# WHAT IS BEING ASKED
Please transcribe the lines below exactly, and leave every image behind.

# DATA SUPPLIED

+++++

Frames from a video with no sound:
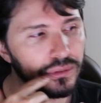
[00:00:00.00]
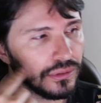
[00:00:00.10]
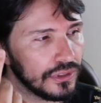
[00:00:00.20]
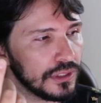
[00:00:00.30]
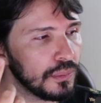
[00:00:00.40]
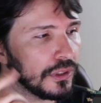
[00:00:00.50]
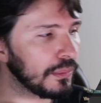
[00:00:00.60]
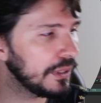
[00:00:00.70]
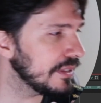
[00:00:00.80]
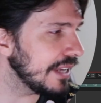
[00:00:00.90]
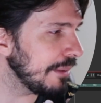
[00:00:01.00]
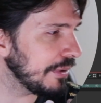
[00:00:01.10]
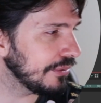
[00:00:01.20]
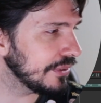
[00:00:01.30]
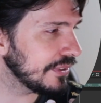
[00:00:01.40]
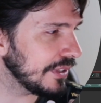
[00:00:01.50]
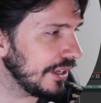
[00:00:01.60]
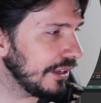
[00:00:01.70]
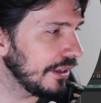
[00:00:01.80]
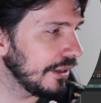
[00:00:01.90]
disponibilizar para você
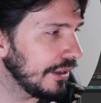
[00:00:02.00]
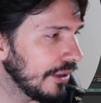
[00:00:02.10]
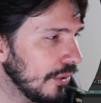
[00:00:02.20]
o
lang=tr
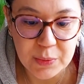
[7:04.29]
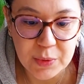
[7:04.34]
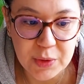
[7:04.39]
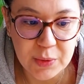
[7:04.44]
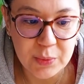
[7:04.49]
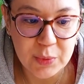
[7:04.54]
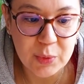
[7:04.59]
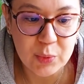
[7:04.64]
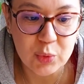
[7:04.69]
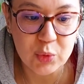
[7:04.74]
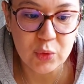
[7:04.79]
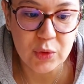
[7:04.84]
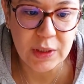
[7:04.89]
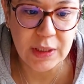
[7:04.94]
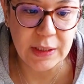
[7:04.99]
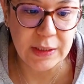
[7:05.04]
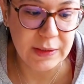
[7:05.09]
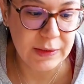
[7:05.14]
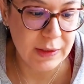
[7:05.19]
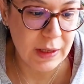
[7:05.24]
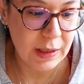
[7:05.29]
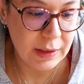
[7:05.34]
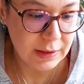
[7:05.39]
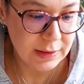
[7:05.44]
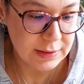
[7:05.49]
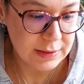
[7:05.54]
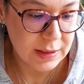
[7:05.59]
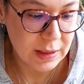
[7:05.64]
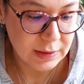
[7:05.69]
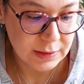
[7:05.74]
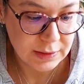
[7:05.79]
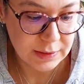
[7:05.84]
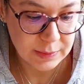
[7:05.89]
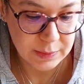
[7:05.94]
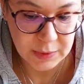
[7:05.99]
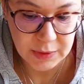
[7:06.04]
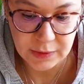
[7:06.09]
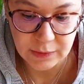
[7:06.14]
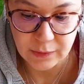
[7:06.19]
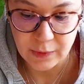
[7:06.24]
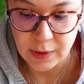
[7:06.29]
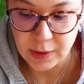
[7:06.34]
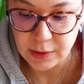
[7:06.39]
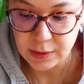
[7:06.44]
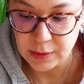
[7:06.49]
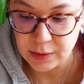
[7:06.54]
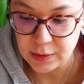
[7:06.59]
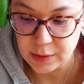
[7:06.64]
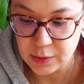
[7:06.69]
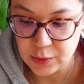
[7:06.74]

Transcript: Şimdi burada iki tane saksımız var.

+++++

# TASK ANSWER
Frames from a video with no sound:
[00:00:00.00]
[00:00:00.10]
[00:00:00.20]
[00:00:00.30]
[00:00:00.40]
[00:00:00.50]
[00:00:00.60]
[00:00:00.70]
[00:00:00.80]
[00:00:00.90]
[00:00:01.00]
[00:00:01.10]
[00:00:01.20]
[00:00:01.30]
[00:00:01.40]
[00:00:01.50]
[00:00:01.60]
[00:00:01.70]
[00:00:01.80]
[00:00:01.90]
disponibilizar para você
[00:00:02.00]
[00:00:02.10]
[00:00:02.20]
o
lang=tr
[7:04.29]
[7:04.34]
[7:04.39]
[7:04.44]
[7:04.49]
[7:04.54]
[7:04.59]
[7:04.64]
[7:04.69]
[7:04.74]
[7:04.79]
[7:04.84]
[7:04.89]
[7:04.94]
[7:04.99]
[7:05.04]
[7:05.09]
[7:05.14]
[7:05.19]
[7:05.24]
[7:05.29]
[7:05.34]
[7:05.39]
[7:05.44]
[7:05.49]
[7:05.54]
[7:05.59]
[7:05.64]
[7:05.69]
[7:05.74]
[7:05.79]
[7:05.84]
[7:05.89]
[7:05.94]
[7:05.99]
[7:06.04]
[7:06.09]
[7:06.14]
[7:06.19]
[7:06.24]
[7:06.29]
[7:06.34]
[7:06.39]
[7:06.44]
[7:06.49]
[7:06.54]
[7:06.59]
[7:06.64]
[7:06.69]
[7:06.74]

Transcript: Şimdi burada iki tane saksımız var.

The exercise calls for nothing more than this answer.